### [Exercise prompt]
All of the data below should be printed again exactly, pictures excluded.

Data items

*** Begin section ***

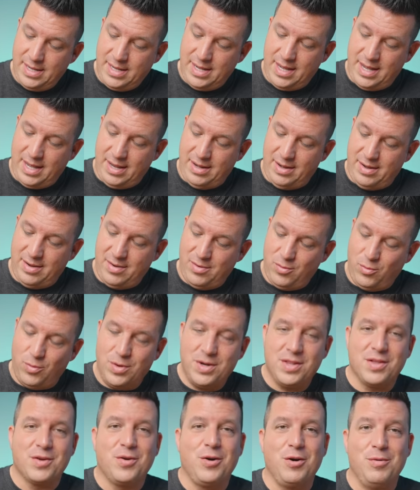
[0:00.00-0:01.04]
And
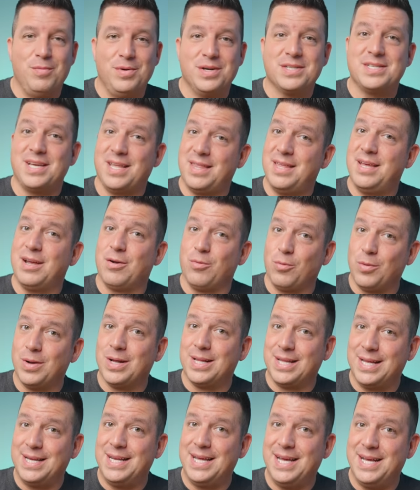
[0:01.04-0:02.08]
one of the Chromebooks I think
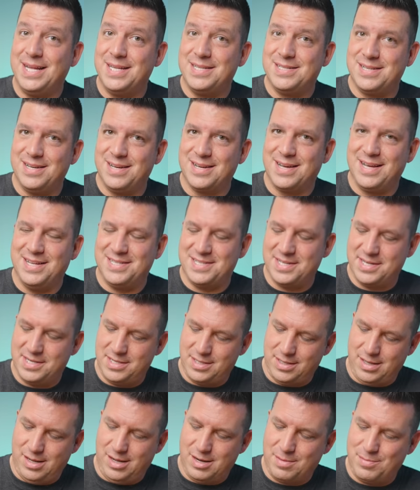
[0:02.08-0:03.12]
really needs a
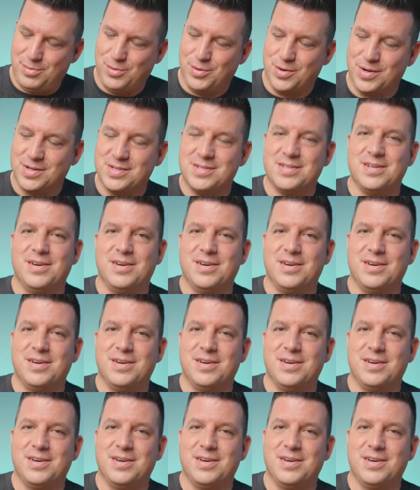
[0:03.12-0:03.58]
Kensington lock port.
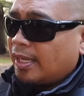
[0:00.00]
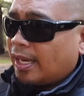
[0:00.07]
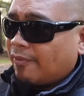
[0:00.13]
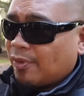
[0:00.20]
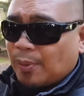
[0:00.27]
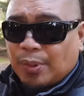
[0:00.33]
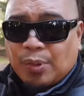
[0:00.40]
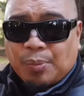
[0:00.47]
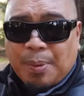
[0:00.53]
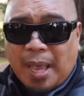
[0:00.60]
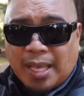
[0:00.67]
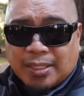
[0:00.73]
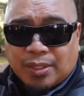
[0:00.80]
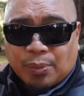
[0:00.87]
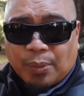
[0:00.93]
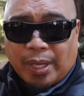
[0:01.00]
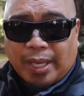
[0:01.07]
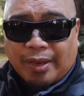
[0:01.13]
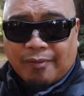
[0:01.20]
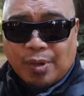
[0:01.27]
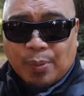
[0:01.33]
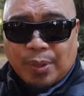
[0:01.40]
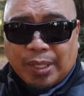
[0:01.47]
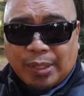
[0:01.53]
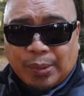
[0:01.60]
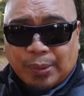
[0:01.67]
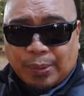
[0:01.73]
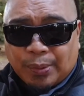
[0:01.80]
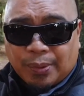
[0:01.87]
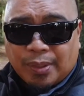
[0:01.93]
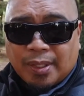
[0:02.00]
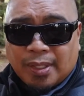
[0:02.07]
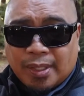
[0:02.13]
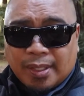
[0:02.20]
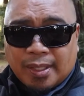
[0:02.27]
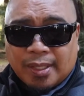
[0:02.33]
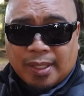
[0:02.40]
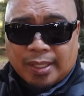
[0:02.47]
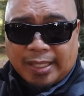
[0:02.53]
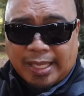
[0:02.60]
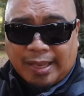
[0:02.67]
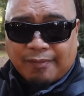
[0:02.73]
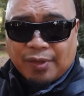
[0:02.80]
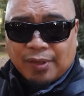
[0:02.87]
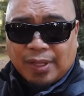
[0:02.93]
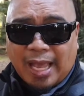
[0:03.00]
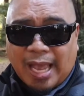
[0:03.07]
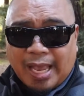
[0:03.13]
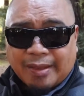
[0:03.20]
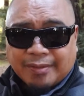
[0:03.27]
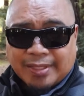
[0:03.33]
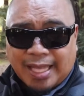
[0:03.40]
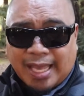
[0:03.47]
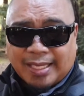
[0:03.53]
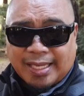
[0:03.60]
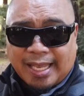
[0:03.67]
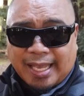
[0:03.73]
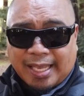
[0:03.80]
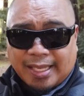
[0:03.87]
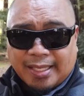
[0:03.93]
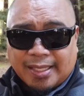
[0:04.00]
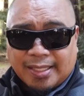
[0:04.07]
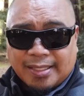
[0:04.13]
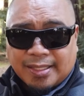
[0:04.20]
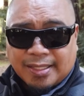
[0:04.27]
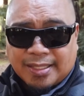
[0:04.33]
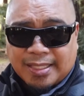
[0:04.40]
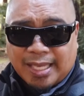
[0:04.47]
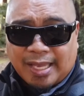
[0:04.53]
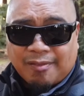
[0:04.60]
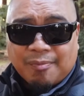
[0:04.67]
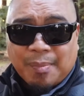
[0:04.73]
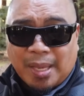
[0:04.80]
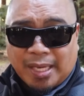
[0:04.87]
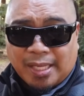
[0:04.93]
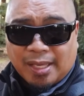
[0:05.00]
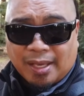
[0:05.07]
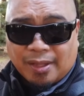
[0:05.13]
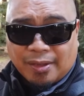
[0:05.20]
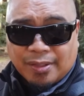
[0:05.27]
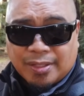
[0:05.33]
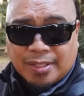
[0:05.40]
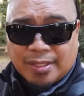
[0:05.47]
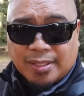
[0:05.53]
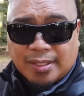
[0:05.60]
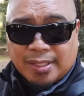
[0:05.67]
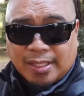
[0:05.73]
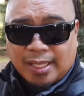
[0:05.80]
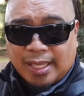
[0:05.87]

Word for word: everyone who passed away, everyone who gave their lives that day to save many others.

*** End section ***

### [Response]
[0:00.00-0:01.04]
And
[0:01.04-0:02.08]
one of the Chromebooks I think
[0:02.08-0:03.12]
really needs a
[0:03.12-0:03.58]
Kensington lock port.
[0:00.00]
[0:00.07]
[0:00.13]
[0:00.20]
[0:00.27]
[0:00.33]
[0:00.40]
[0:00.47]
[0:00.53]
[0:00.60]
[0:00.67]
[0:00.73]
[0:00.80]
[0:00.87]
[0:00.93]
[0:01.00]
[0:01.07]
[0:01.13]
[0:01.20]
[0:01.27]
[0:01.33]
[0:01.40]
[0:01.47]
[0:01.53]
[0:01.60]
[0:01.67]
[0:01.73]
[0:01.80]
[0:01.87]
[0:01.93]
[0:02.00]
[0:02.07]
[0:02.13]
[0:02.20]
[0:02.27]
[0:02.33]
[0:02.40]
[0:02.47]
[0:02.53]
[0:02.60]
[0:02.67]
[0:02.73]
[0:02.80]
[0:02.87]
[0:02.93]
[0:03.00]
[0:03.07]
[0:03.13]
[0:03.20]
[0:03.27]
[0:03.33]
[0:03.40]
[0:03.47]
[0:03.53]
[0:03.60]
[0:03.67]
[0:03.73]
[0:03.80]
[0:03.87]
[0:03.93]
[0:04.00]
[0:04.07]
[0:04.13]
[0:04.20]
[0:04.27]
[0:04.33]
[0:04.40]
[0:04.47]
[0:04.53]
[0:04.60]
[0:04.67]
[0:04.73]
[0:04.80]
[0:04.87]
[0:04.93]
[0:05.00]
[0:05.07]
[0:05.13]
[0:05.20]
[0:05.27]
[0:05.33]
[0:05.40]
[0:05.47]
[0:05.53]
[0:05.60]
[0:05.67]
[0:05.73]
[0:05.80]
[0:05.87]

Word for word: everyone who passed away, everyone who gave their lives that day to save many others.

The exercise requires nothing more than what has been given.